All access points to Ramapo Mountain State Forest, a 4,200-acre park in Bergen and Passaic counties, will remain closed through at least the end of the week as a precaution resulting from black bear activity in the area, most recently involving five people followed closely by a bear in two separate encounters over the weekend, authorities say.
The Division of Fish and Wildlife captured and euthanized a bear Monday that biologists believe was the bear involved in the encounters but, out of an abundance of caution, numerous traps will remain in place and will be monitored by Division of Fish and Wildlife personnel, authorities said.
On Saturday, DEP’s Division of Fish and Wildlife State Conservation Officers and State Park Service were notified of two different bear-human encounters at Ramapo. Three female hikers reported being pursued by a bear. They came upon a male hiker and his dog. The four escaped unharmed.
The second encounter, which occurred later in the day, involved a bear following another male hiker on the park’s Yellow Trail. According to the hiker, the bear repeatedly approached and swatted at him. The hiker fought back with pepper spray. The bear continued to pursue the hiker before relenting near a pedestrian bridge that crosses Route 287. The hiker was not hurt and no contact was made by the bear.
Two weeks earlier, on Saturday Sept. 19, a pair of hikers was closely followed by a potentially aggressive black bear at the forest, a 21-year-old woman and a 7-year-old boy. A third park visitor also came within close proximity of the same bear, which stopped about 15 feet from the man and his dog. The bear paced for several minutes before backing away, according to the visitor.
Division of Fish and Wildlife Conservation Officers, Wildlife Control Officers and State Park Police canvassed the park all day Sunday, when the park was first closed. Traps were set at that time and a portion of the forest was closed to hiking. Division personnel have also been keeping area police apprised of developments.
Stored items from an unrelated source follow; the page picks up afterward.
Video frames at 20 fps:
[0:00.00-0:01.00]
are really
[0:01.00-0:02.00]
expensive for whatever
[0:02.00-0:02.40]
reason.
In most cases, encounters between people and bears end without incident. However, black bears are wild animals and the Division of Fish and Wildlife reminds the public that it is very important for people who live in or visit New Jersey’s bear country to be alert to their presence, especially when hiking. A 21-year-old Rutgers student was killed by a black bear last year while hiking in the Apshawa Preserve in West Milford.
The Division of Fish and Wildlife offers the following tips when hiking in bear country:
- Never feed or approach a bear.
- Make your presence on the trail known by speaking loudly, singing, clapping your hands, or making other noises.
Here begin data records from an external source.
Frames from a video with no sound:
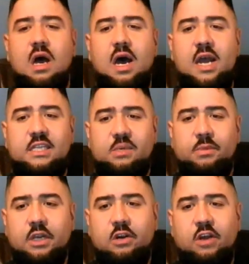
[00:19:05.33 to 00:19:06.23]
I need
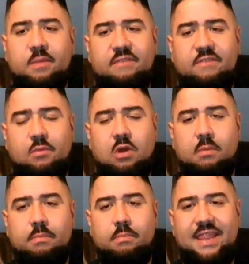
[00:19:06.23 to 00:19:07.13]
someone to correct me if I'm
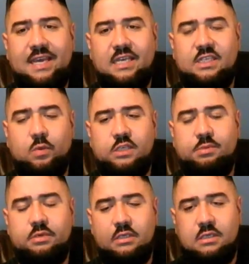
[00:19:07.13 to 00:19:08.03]
wrong, but I think it's the
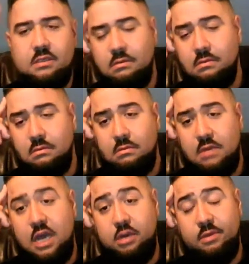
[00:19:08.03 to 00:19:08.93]
Whispers. I
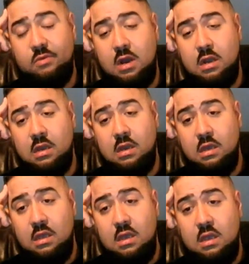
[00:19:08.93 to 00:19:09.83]
could be wrong,
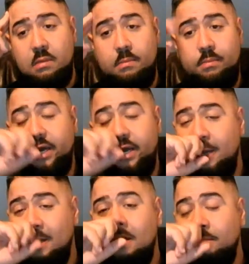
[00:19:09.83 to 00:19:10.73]
but
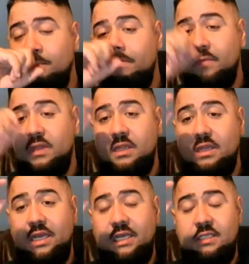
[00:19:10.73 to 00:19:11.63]

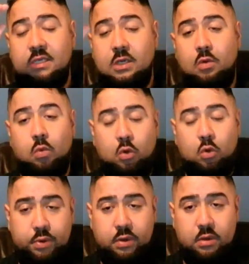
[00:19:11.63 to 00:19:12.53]
it's a group
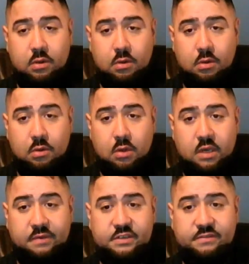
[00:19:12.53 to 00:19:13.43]

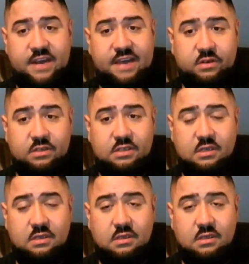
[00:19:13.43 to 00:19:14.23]
of survivors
- Remain calm if you encounter a bear. DO NOT RUN FROM IT. Do not make direct eye contact with the bear, as this may be perceived as a challenge. SLOWLY BACK AWAY.
- Make sure the bear has an escape route.
- If the bear continues to follow you or is otherwise undeterred, make loud noises by yelling, blow a whistle, bang pots and pans, or use an air horn, if available. Make yourself look as big as possible by waving your arms. If you are with someone else, stand close together with your arms raised above your head.
- If a bear stands on its hind legs or moves closer, it may be trying to get a better view or detect scents in the air. It is usually not a threatening behavior.
- The bear may utter a series of huffs, make popping jaw sounds by snapping its jaws and swat the ground. These are warning signs that you are too close. Slowly back away, avoid direct eye contact and do not run.
- Black bears will sometimes “bluff charge” when cornered, threatened or attempting to steal food. Stand your ground, avoid direct eye contact, then slowly back away and do not run.
- Black bear attacks are extremely rare. However, if one does attack, fight back. Do not “play dead.”